In the context of growing CO₂ emissions, the need of more efficient low carbon technologies for energy storage and energy efficiency is pressing. Owing to their unique characteristics, ceramic based solid oxide cells present the valuable feature to be able of operating in fuel cell and electrolyzer mode. If the latter allows primarily efficient conversion of steam into hydrogen, it has the huge benefit of allowing co-electrolysis of CO₂ and H₂O into a valuable synthetic gas consisting in a mixture of CO and H₂ that can be processed downstream into chemicals, for instance via the Fischer-Tropsch process. As practical operation requires a stable function of the electrochemical cells, it is of crucial importance to understand their behavior and the underlying degradation mechanisms in order to be able to identify countermeasures for improving durability.
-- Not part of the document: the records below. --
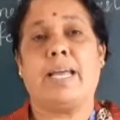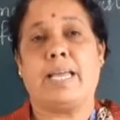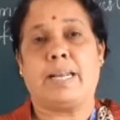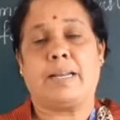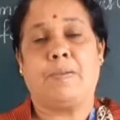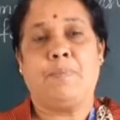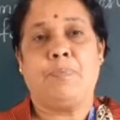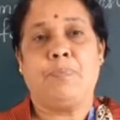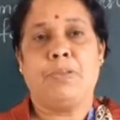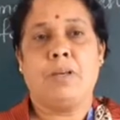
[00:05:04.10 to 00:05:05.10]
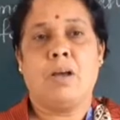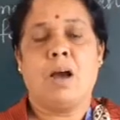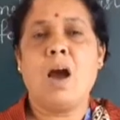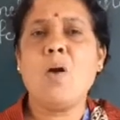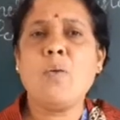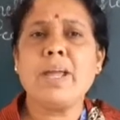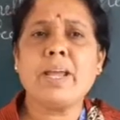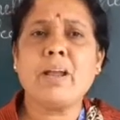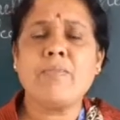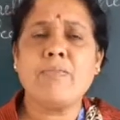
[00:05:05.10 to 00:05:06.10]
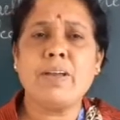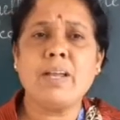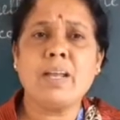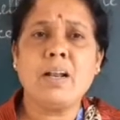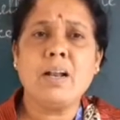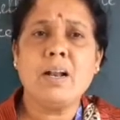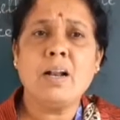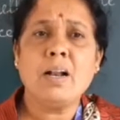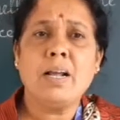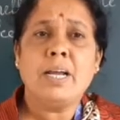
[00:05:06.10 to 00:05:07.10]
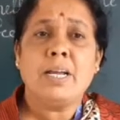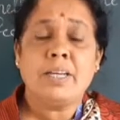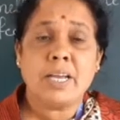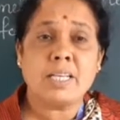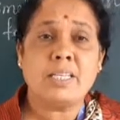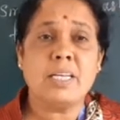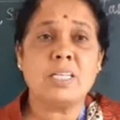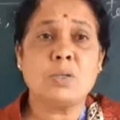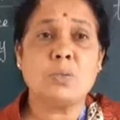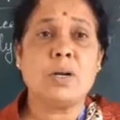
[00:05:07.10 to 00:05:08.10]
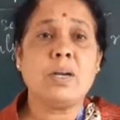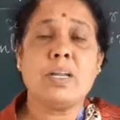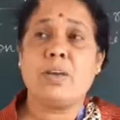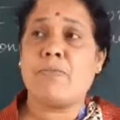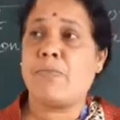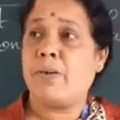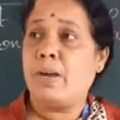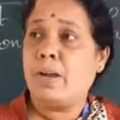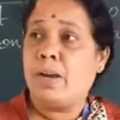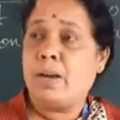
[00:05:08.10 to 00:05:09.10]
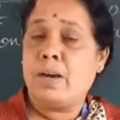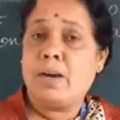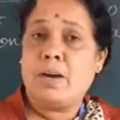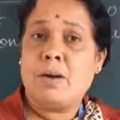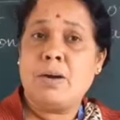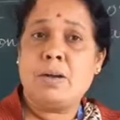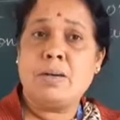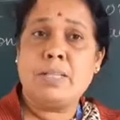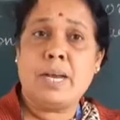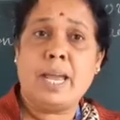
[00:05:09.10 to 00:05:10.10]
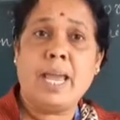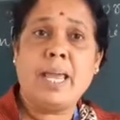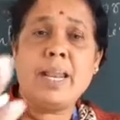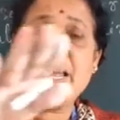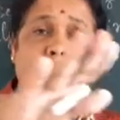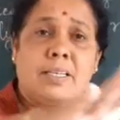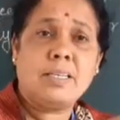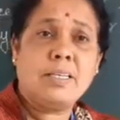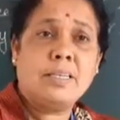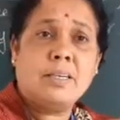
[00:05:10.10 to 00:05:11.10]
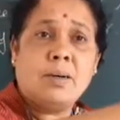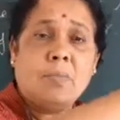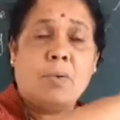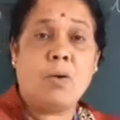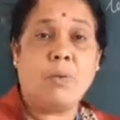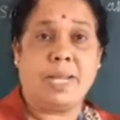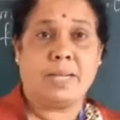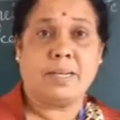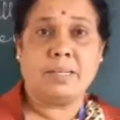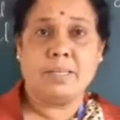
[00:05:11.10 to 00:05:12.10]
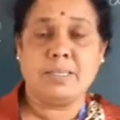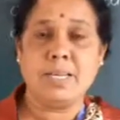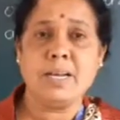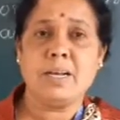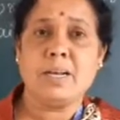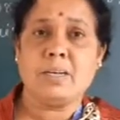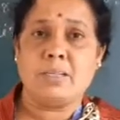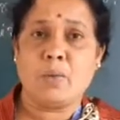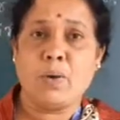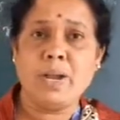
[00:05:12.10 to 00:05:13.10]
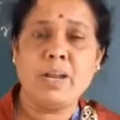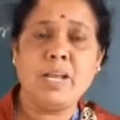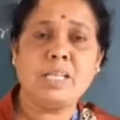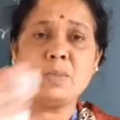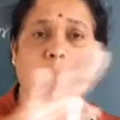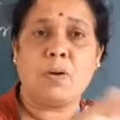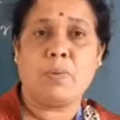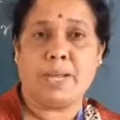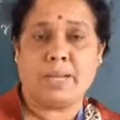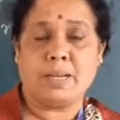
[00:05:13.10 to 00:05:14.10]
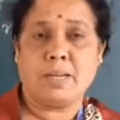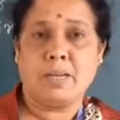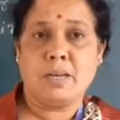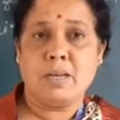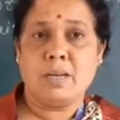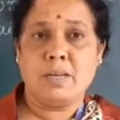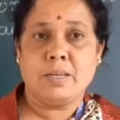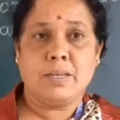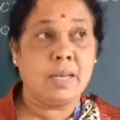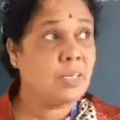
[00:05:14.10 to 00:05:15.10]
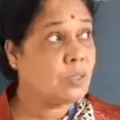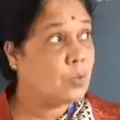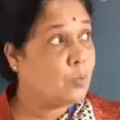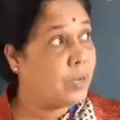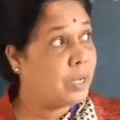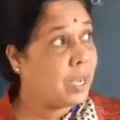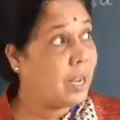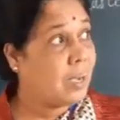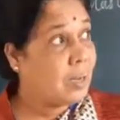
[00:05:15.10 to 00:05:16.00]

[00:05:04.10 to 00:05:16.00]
air. How we can feel? Yes, dear student, if the air is blowing, is it? The wind is blowing. Yes, we can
In this context, the electrochemical behavior of solid oxide cells is being investigated at DLR, from cell to stack level, in different configurations ranging from steam electrolysis to co-electrolysis and reversible operation. In this respect fuel electrode supported cells and electrolyte supported cells have been operated in electrolysis and co-electrolysis mode in different short-term and long-term runs of more than 1000 hours of operation with various gas conditions, operating temperatures and current densities. The electrochemical behavior was investigated by electrochemical impedance spectroscopy while the degradation was monitored by chronopotentiometry. Post-test microstructural analysis of functional ceramic layers was systematically performed with scanning electron microscopy in order to correlate possible microstructural changes with degradation phenomena.

Among others, it is found that the standard Nickel / Yttria-Stabilized-Zirconia cermet in fuel electrode supported cells suffers irreversible degradation through Nickel agglomeration and Nickel depletion, a phenomenon which was found to be correlated with temperature and current density. In electrolysis operation, cracking within the electrolyte along the air electrode is often observed. The main degradation features will be presented and discussed on the basis of the key identified drivers. Advanced materials solutions to mitigate the degradation issues will be presented and prospective applications will be introduced.